While loading data into QuasarDB, the performance of similar insert operations slowly degrades over time. This corelates with the QuasarDB daemon showing a relatively high CPU usage.
QuasarDB organizes timeseries data in shards, which are dynamically created or updated when appropriate. When adding data to a shard, QuasarDB has to reindex all data in that shard, which is a complex operation that require a lot of CPU resources.
Option 1: tune your shard sizes
The most frequent scenario is that the shard size of a timeseries has been misconfigured. For example, if you have a shard size of 1 day and have a sustained insert rate of 3000 data points every 3 seconds, by the end of the day there are almost 80 million data points in a single shard and need to be reindexed every insert operation.

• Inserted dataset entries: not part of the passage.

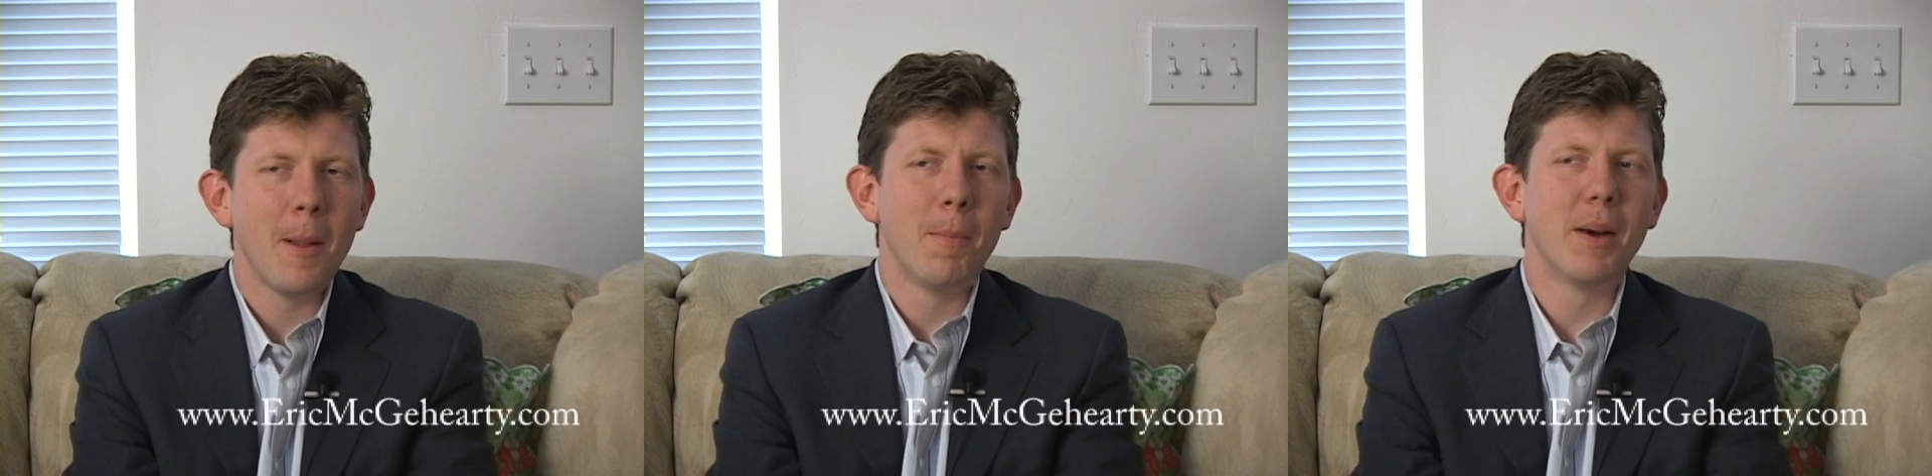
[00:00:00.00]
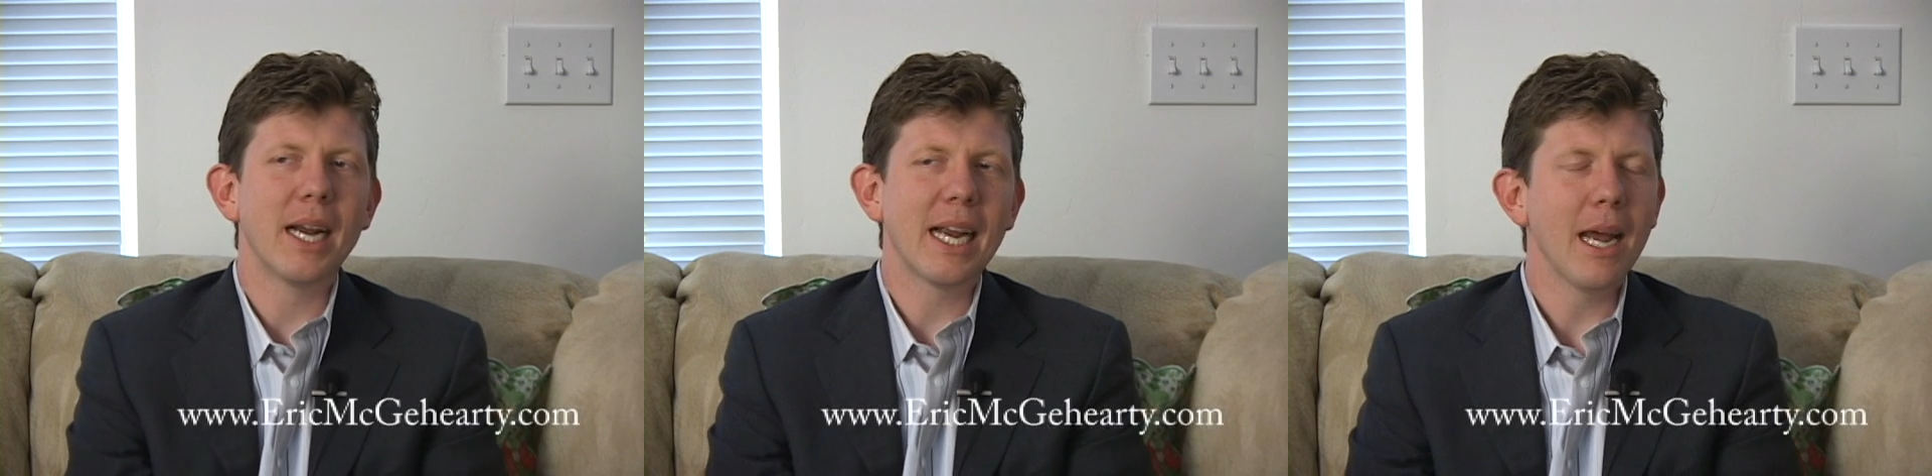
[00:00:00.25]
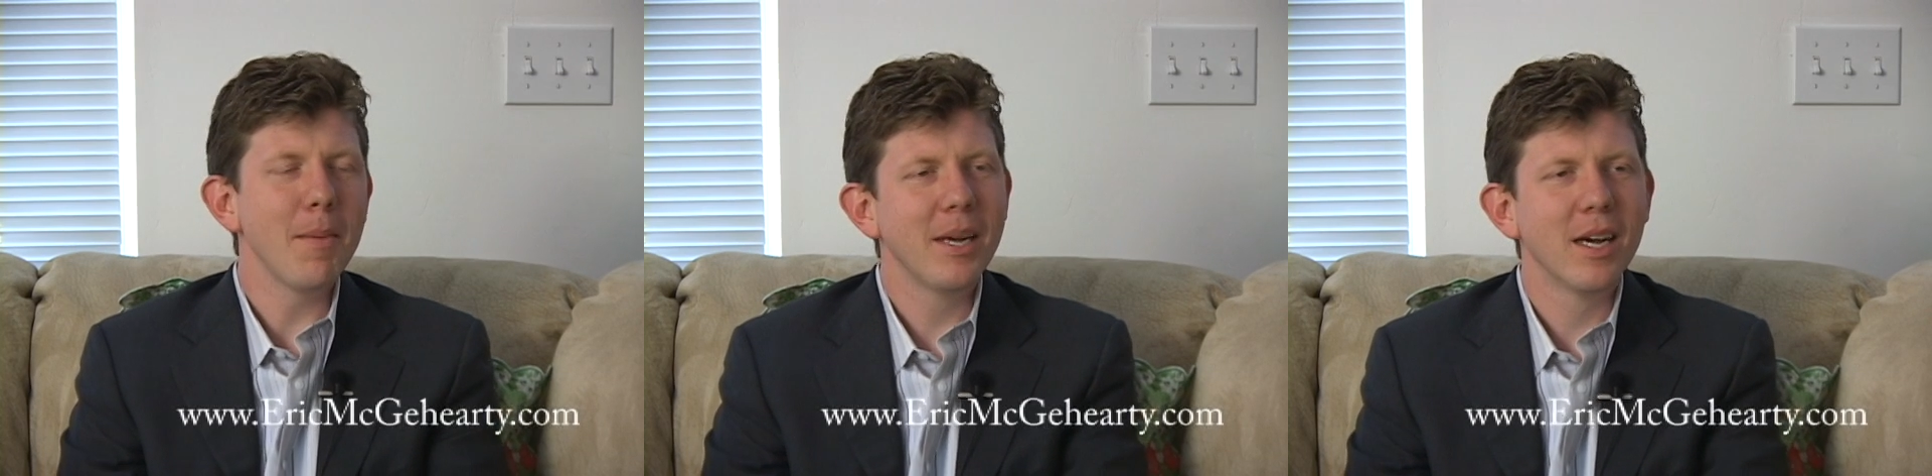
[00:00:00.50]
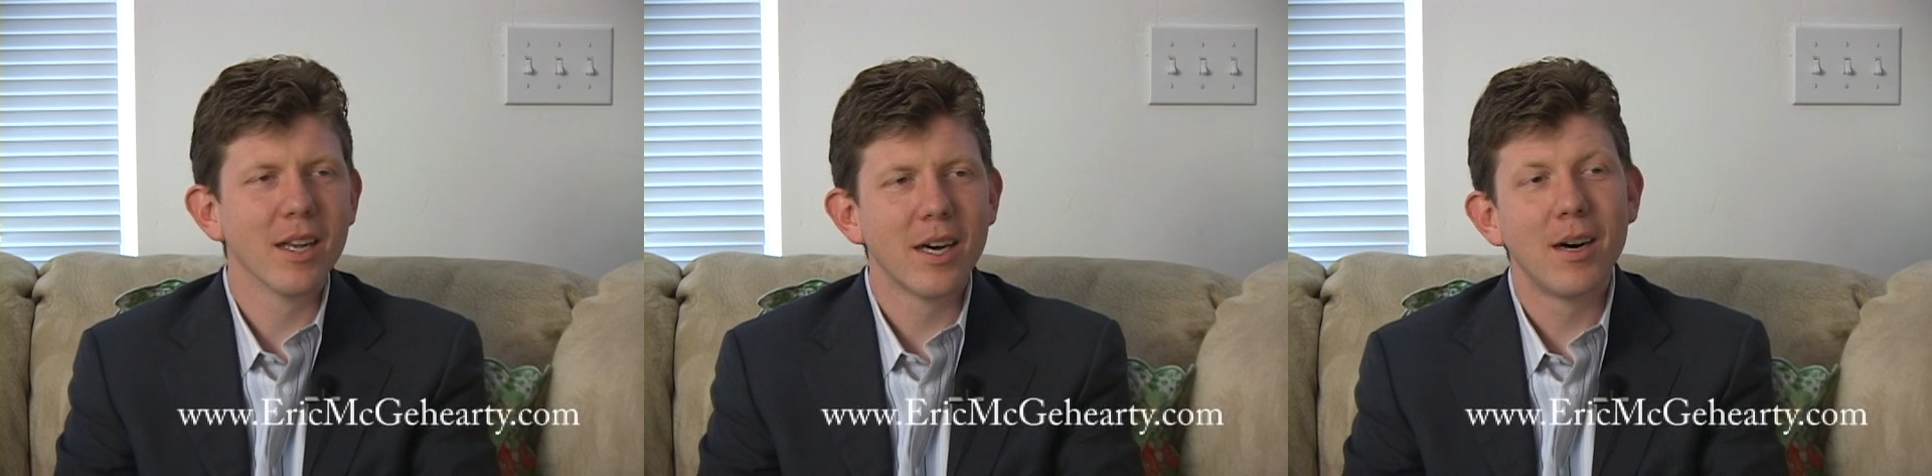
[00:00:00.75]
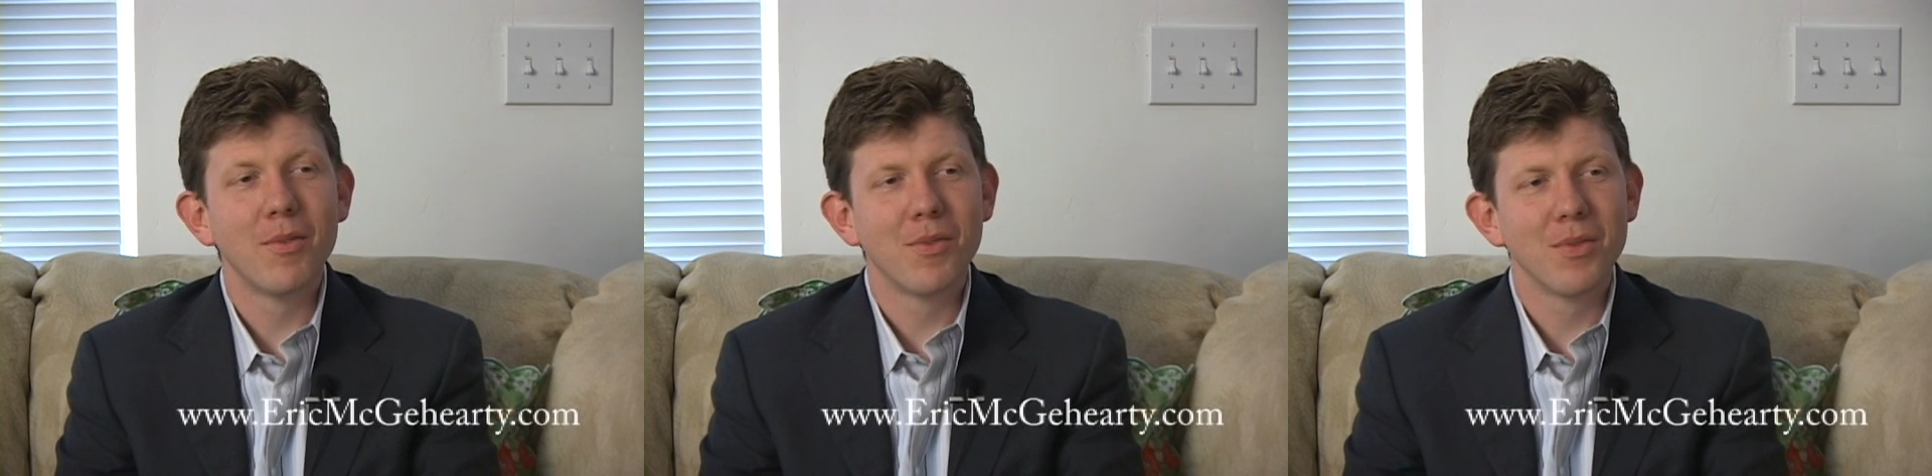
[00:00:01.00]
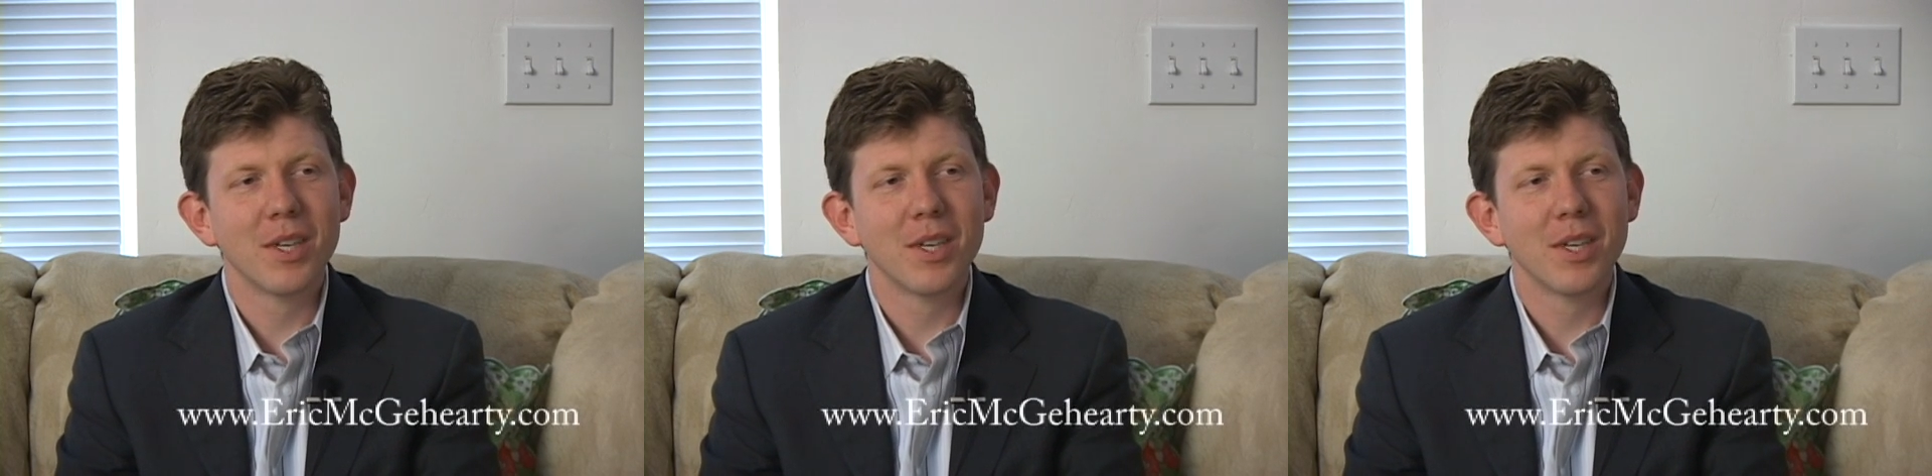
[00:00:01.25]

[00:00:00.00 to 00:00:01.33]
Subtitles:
But it gave me a love of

We recommend a shard size of between 50,000 and 500,000 data points per shard. This can be achieved by either:
- Using a smaller shard size for your timeseries. In the example above, a shard size of 1 hour would be appropriate.

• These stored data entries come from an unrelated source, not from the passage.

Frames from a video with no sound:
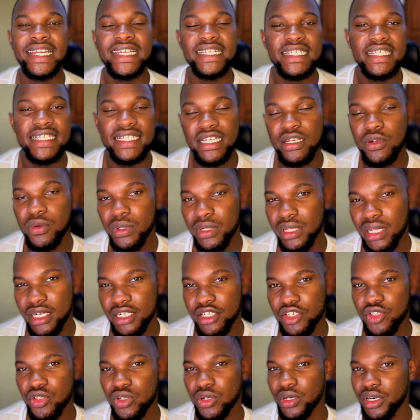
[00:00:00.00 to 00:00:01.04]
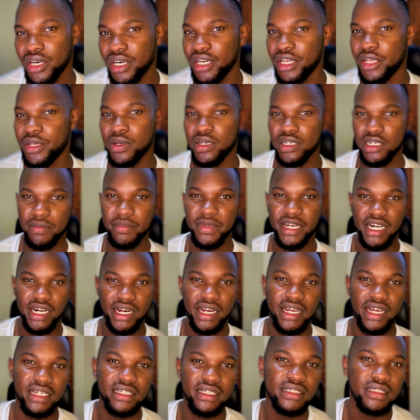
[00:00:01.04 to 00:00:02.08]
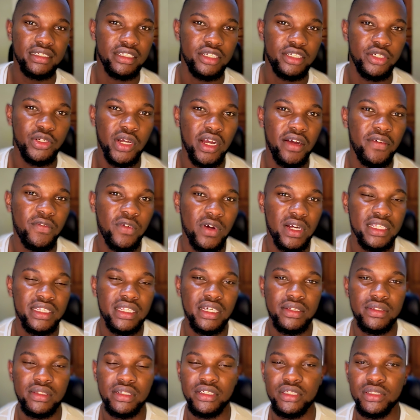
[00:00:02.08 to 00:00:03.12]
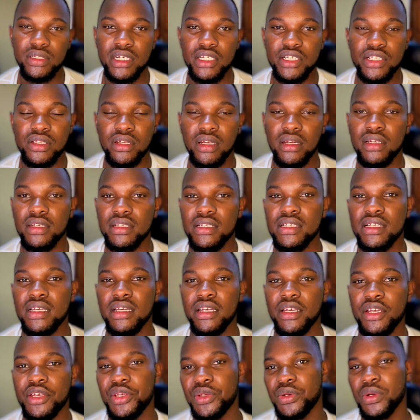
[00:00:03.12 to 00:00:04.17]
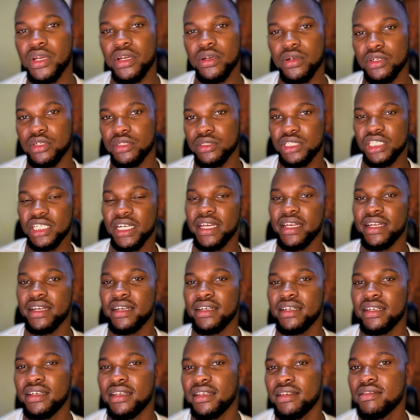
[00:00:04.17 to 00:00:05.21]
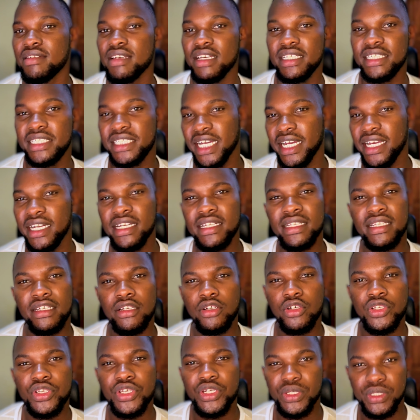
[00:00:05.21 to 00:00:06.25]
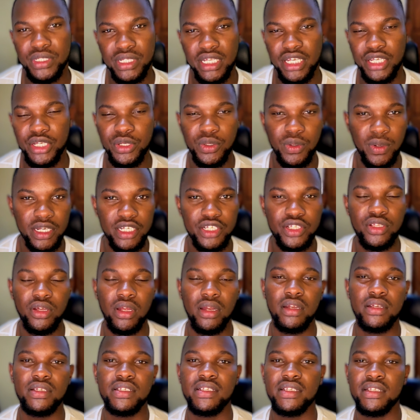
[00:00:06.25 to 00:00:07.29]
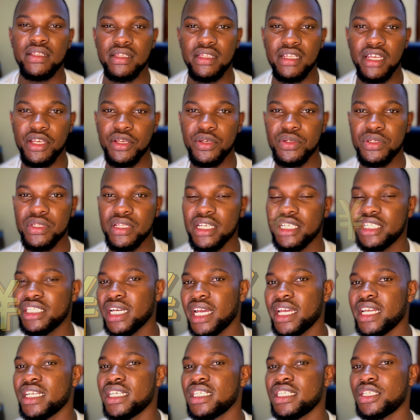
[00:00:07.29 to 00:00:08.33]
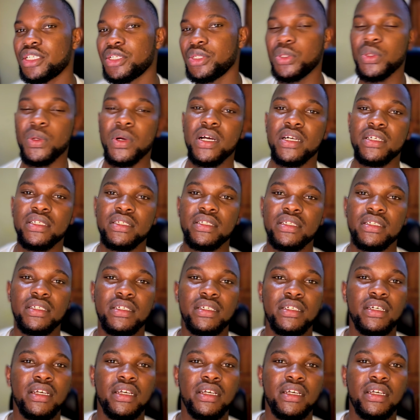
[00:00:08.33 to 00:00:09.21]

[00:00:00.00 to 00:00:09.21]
Let's stick with that story. You're an American, you have 1,000 US dollars. You want to go to China. In China, they don't use the US dollars. They use the Chinese yuan.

- Distributing your data over many different timeseries. This is a best practice for modeling your data with QuasarDB, and it is very common to model your data using millions of different timeseries.
Option 2: align client-side buffering with shard size
Another best practice is ensure that data is loaded into each shard exactly once, and is never updated. This is achieved by aligning the client-side flushing of the bulk insert with the server-side shard size. You can determine the shard boundaries with this simple operation:
timestamp % shard_size == 0
When align the flush of your bulk insert operation with this boundary, it ensures that the index operation of each shard is executed once and only once.